Sanyukta Kisan Morcha (Joint Farmers Front), which represents more than 40 farm unions, welcomed Modi’s announcement and demanded a guarantee on the minimum support prices for all produce. The group said that the repeal of the laws “will be a historic victory of the one year-long farmers’ struggle in India.”

Rakesh Tikait, the leader of the Indian Farmers’ Union, addressed the farmers in Delhi on Friday saying, “We will wait for the day when the farm laws are repealed in parliament.”

The announcement came on the day the Sikh community celebrated the 552nd birth anniversary of Baba Guru Nanak, the founder of Sikhism. Sikhs constitute a majority in Punjab and dominate the state’s agriculture.

Farmers are the most influential voting group in India as the agricultural sector employs more than 50 percent of the country’s population. Punjab and Uttar Pradesh — the most populous agricultural state — will go to the polls early next year, and the protests were seen as posing an electoral challenge to Modi’s administration. Local polls in the populous agricultural states are considered crucial in Indian politics and if the ruling Bharatiya Janata Party (BJP) loses them, it may lose the next general election.

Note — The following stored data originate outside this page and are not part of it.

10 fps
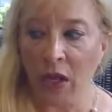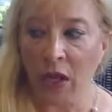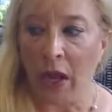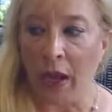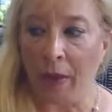
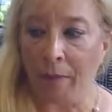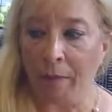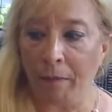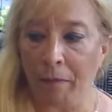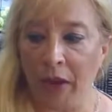
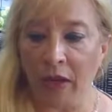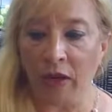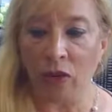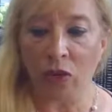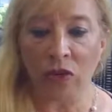but
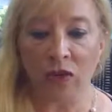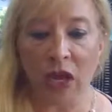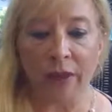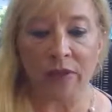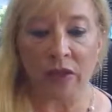those
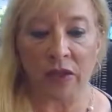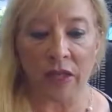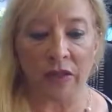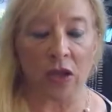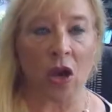types of
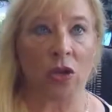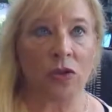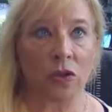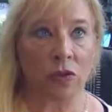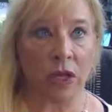things
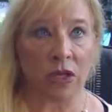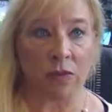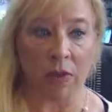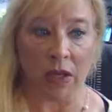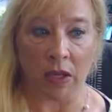also need
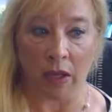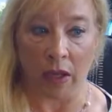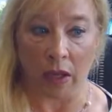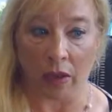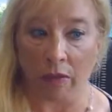to be
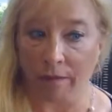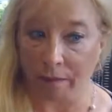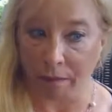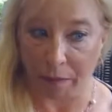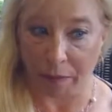
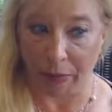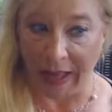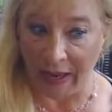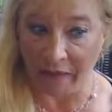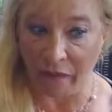
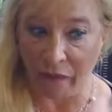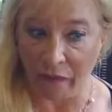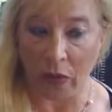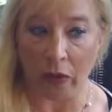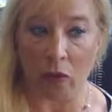planned
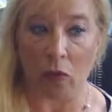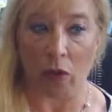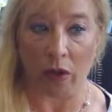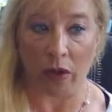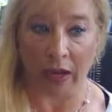for,
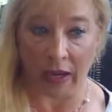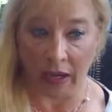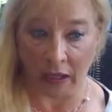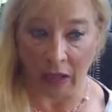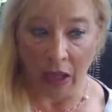or in
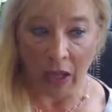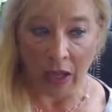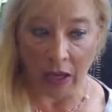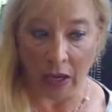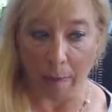
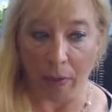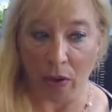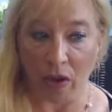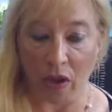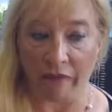a
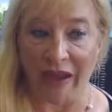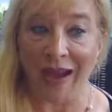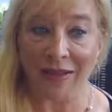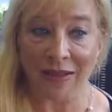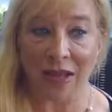book of
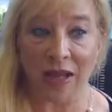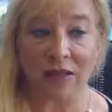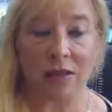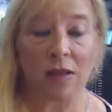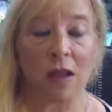
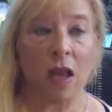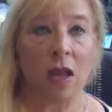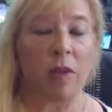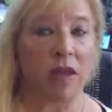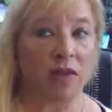assets,
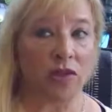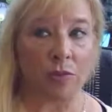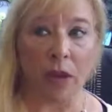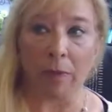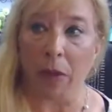because there
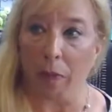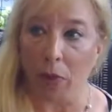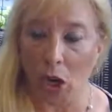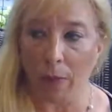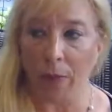might be
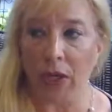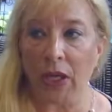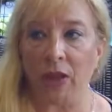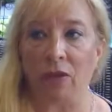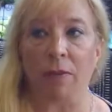
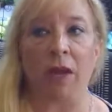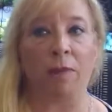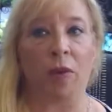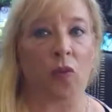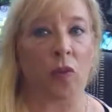property, there might
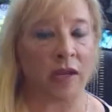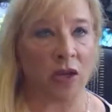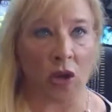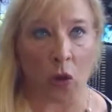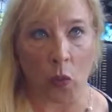be rent
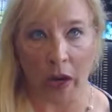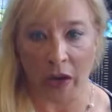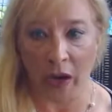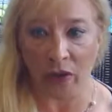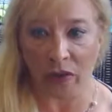on a
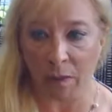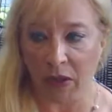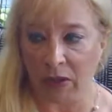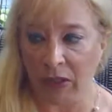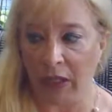warehouse
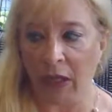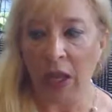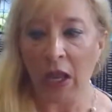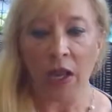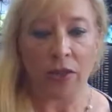building,
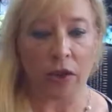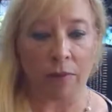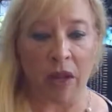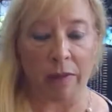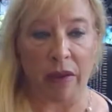there
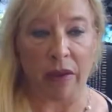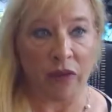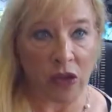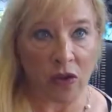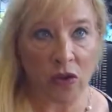might be
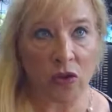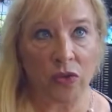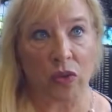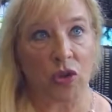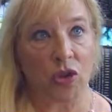
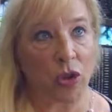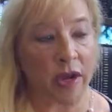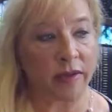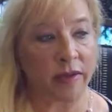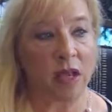vehicles or
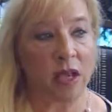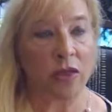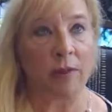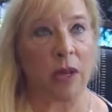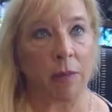trucks,
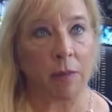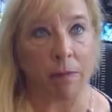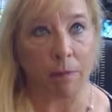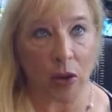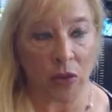there might be
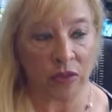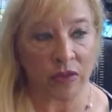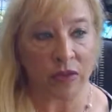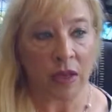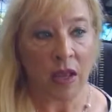
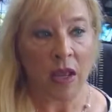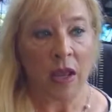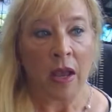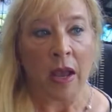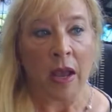boats.
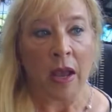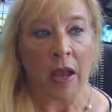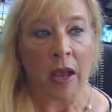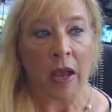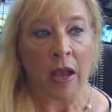
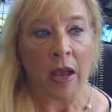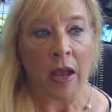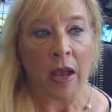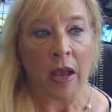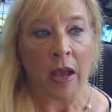
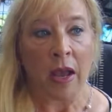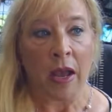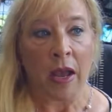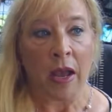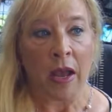And
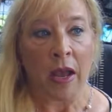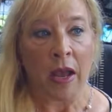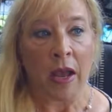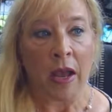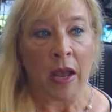those are
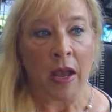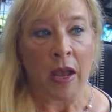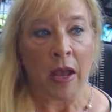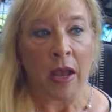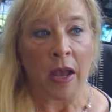usually
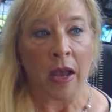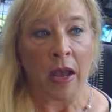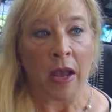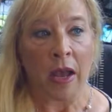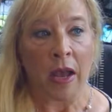
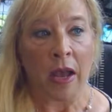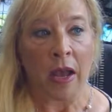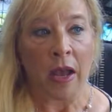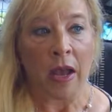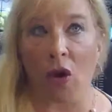always in the
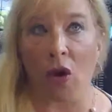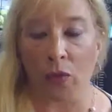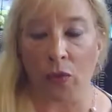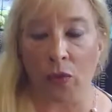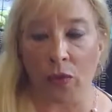name of the
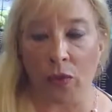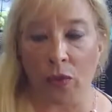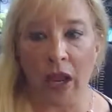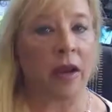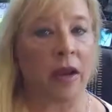owner
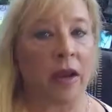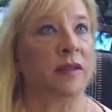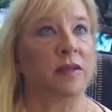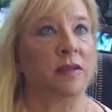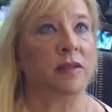and
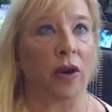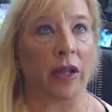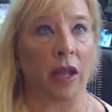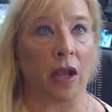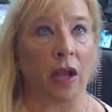not
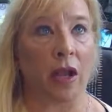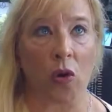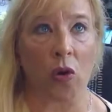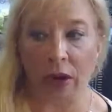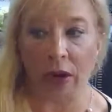necessarily a
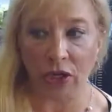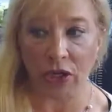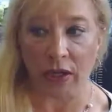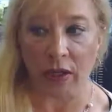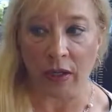
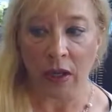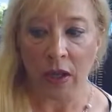corporation.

“I think this is a last-ditch effort to salvage the situation and recover the ground for the general election in 2024,” Delhi-based political analyst Nilanjan Mukhopadhyay told Arab News.

“The question is, has the decision come too late? Elections are just a couple of months away, and I don’t think the government can win back farmers now.”

Friday’s victory may even prompt the farmers to demand more.

“I think this is a serious crisis for the Modi government,” Mukhopadhyay said. “If the winners take the first bout, they would like to have the second bout too.”